Exercise Treatment interactions in a randomised clinical trial for the treatment of malignant glioma

The dataset gliom includes data from a randomised clinical trial comparing a mono chemotherapy (BCNU) with a combination therapy (BCNU + VW 26) for the treatment of malignant glioma in adult patients. The variable time includes the survival time (in days) after chemotherapy (if died==1), or the time until the last contact with the patient (if died==0). a) It has been claimed that the benefit from the combination therapy depends on the performance status of the patient. The variable ps divides the subjects into those with poor performance status (ps==0) and those with good performance status (ps==1). Try to clarify the claim based on the available data. Try to support the results of your analysis by appropriate Kaplan Meier curves. b) Some people have even raised doubt about that the combination therapy is of any benefit for the patients.
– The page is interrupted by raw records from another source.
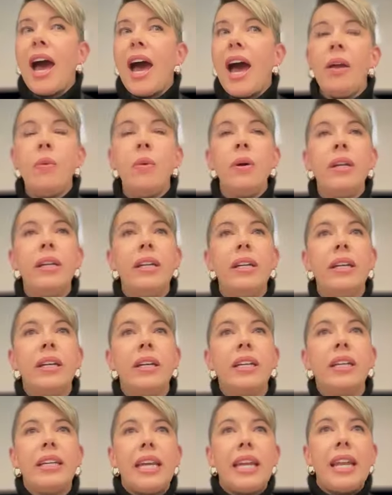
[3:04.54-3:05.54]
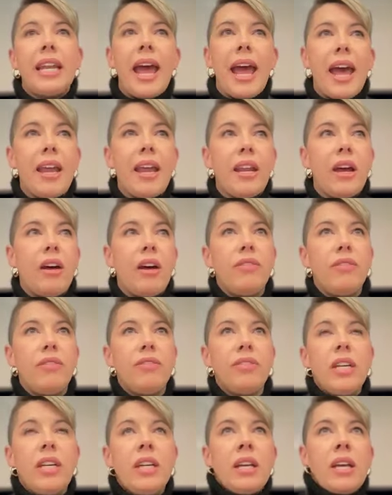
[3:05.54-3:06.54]
I want to get ahead of
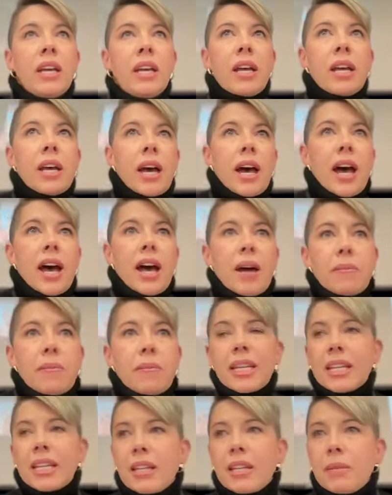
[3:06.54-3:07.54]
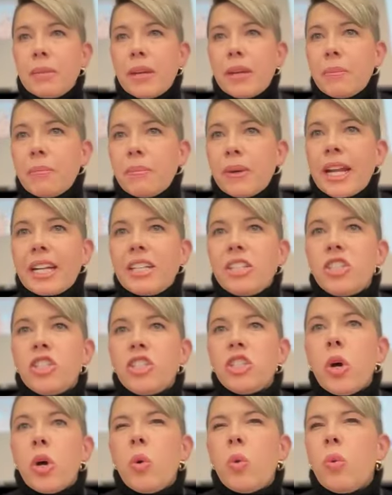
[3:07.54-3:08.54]
an email, but I
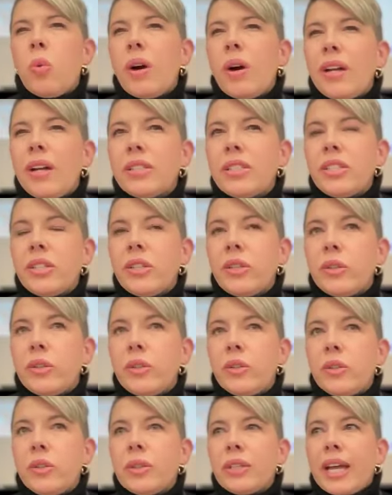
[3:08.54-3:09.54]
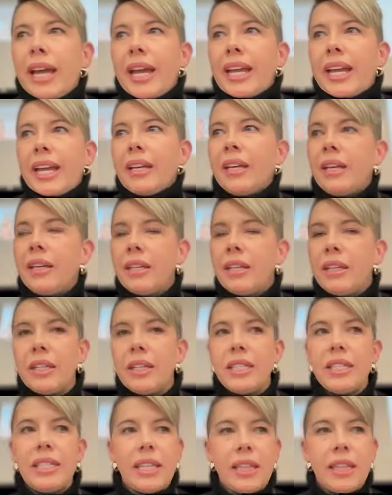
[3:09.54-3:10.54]
don't want to like
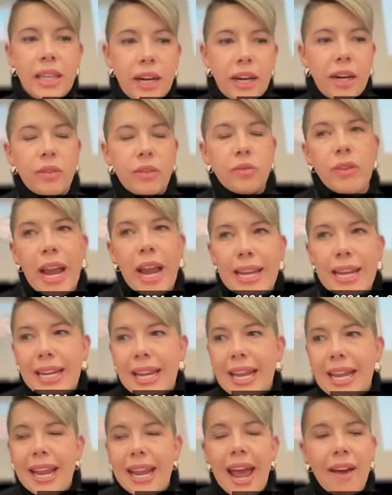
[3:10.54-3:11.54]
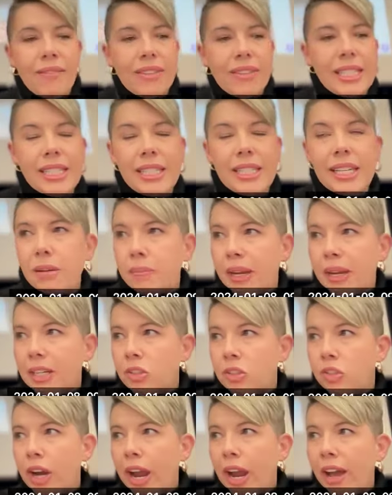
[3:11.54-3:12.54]
sit there and write it and have it sit in my
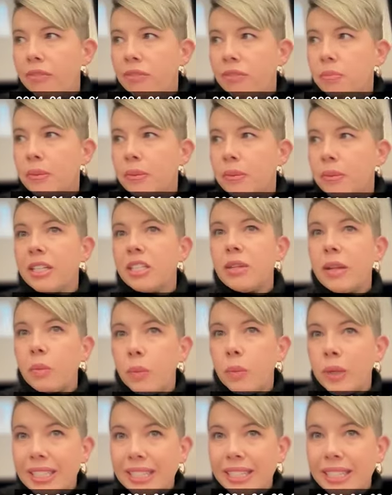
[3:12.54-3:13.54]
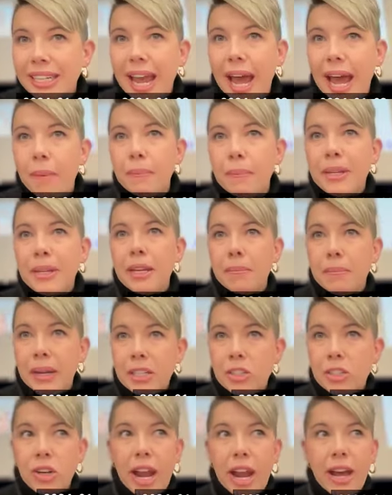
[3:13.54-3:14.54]
draft, because what's going to happen in
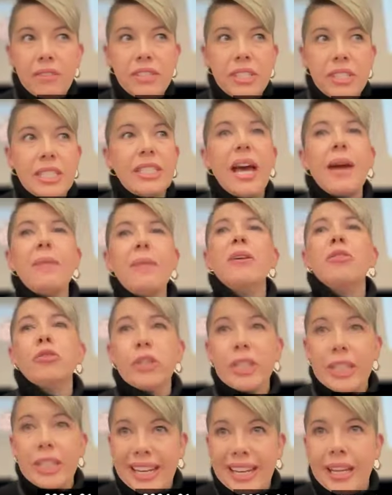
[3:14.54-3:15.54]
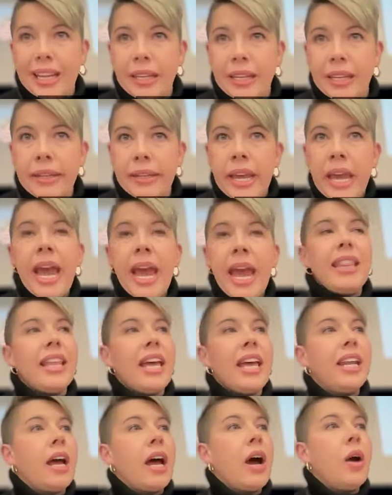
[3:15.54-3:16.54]
my drafts is I'm going to forget it. And
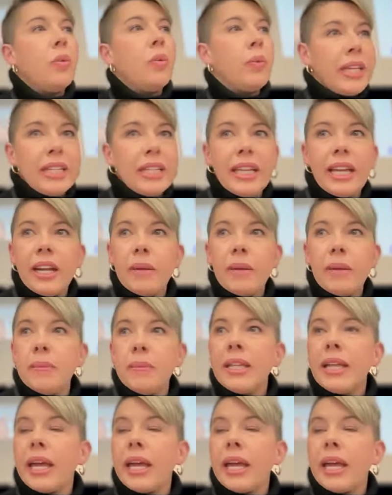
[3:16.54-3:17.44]
then a week later, I'm going to be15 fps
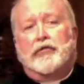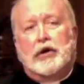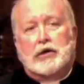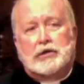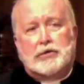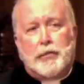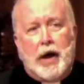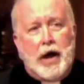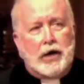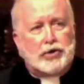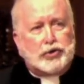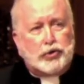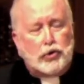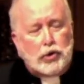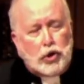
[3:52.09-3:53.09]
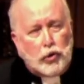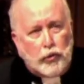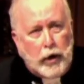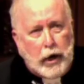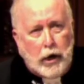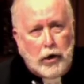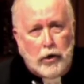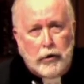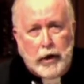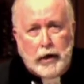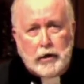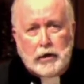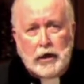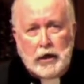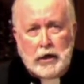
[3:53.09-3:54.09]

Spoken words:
his pastoral career andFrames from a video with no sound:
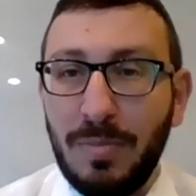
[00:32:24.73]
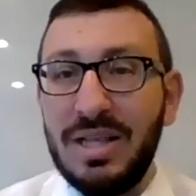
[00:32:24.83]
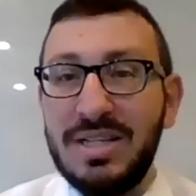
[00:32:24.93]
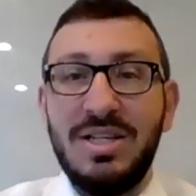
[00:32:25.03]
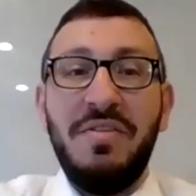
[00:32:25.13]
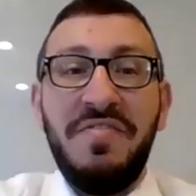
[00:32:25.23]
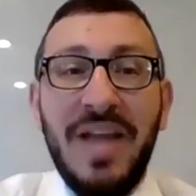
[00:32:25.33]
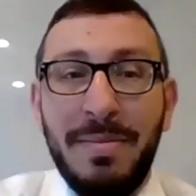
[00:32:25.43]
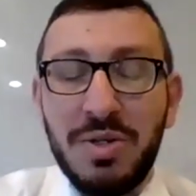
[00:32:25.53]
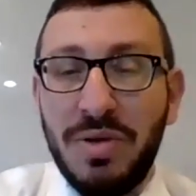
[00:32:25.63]
So a
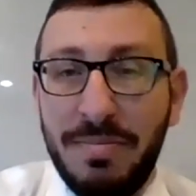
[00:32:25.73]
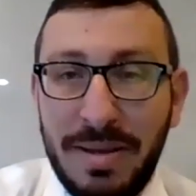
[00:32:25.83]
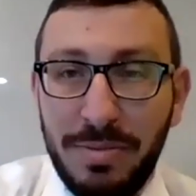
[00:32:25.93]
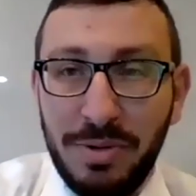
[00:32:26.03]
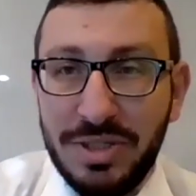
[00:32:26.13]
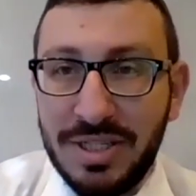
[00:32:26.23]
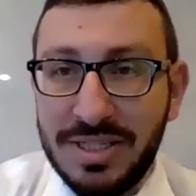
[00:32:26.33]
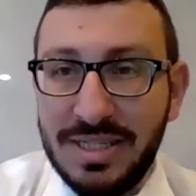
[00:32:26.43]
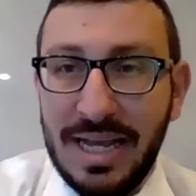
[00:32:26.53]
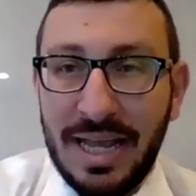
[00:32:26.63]
famous one that people used to
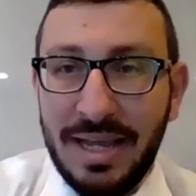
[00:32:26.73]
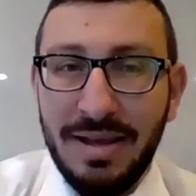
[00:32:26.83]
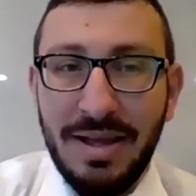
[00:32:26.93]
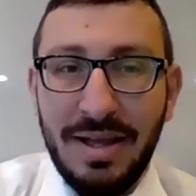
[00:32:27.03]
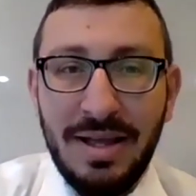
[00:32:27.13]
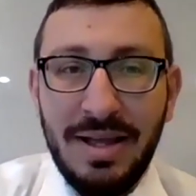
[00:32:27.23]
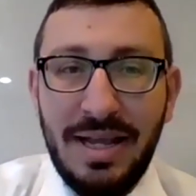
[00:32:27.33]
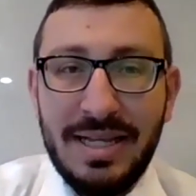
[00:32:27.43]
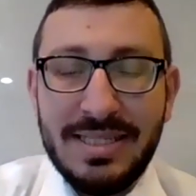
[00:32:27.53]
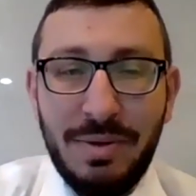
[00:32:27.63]
say
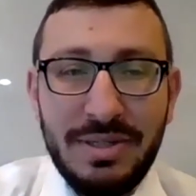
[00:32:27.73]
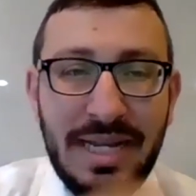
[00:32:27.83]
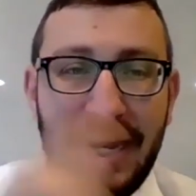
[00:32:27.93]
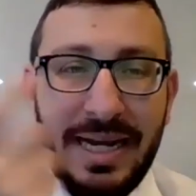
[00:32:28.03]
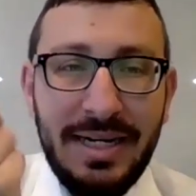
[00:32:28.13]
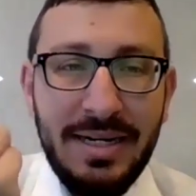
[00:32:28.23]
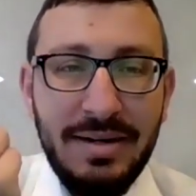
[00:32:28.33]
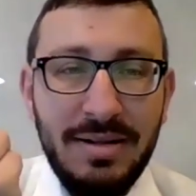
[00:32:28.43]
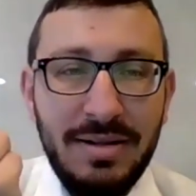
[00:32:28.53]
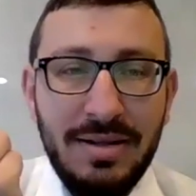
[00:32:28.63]
is they would take
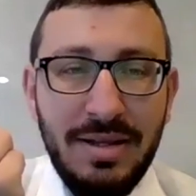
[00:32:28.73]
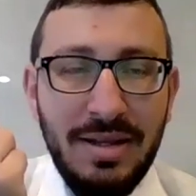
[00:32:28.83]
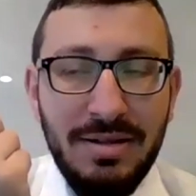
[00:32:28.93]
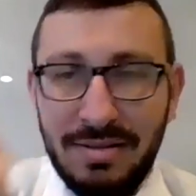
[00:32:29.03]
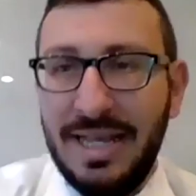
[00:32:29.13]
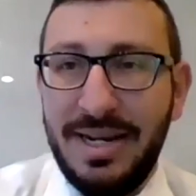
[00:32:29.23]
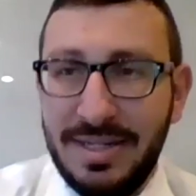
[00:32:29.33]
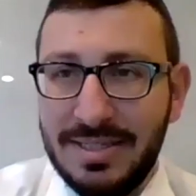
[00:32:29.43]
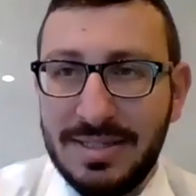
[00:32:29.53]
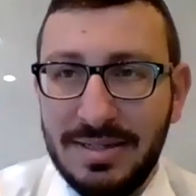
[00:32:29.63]
lettuce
Try to clarify this question based on the available data. c) It has been claimed that the benefit from the combination therapy depends on the age of the patient. Try to clarify this claim based on the available data. Try to support the results of your analysis by appropriate Kaplan Meier curves. d) The dataset includes besides the variable ps also a variable karnindex, which divides the subjects into three groups according to their Karnofsky index, a more detailed measurement of the performance status. Try to reanalyse a) again using this variable. Try to support the results of your analysis by appropriate Kaplan Meier curves.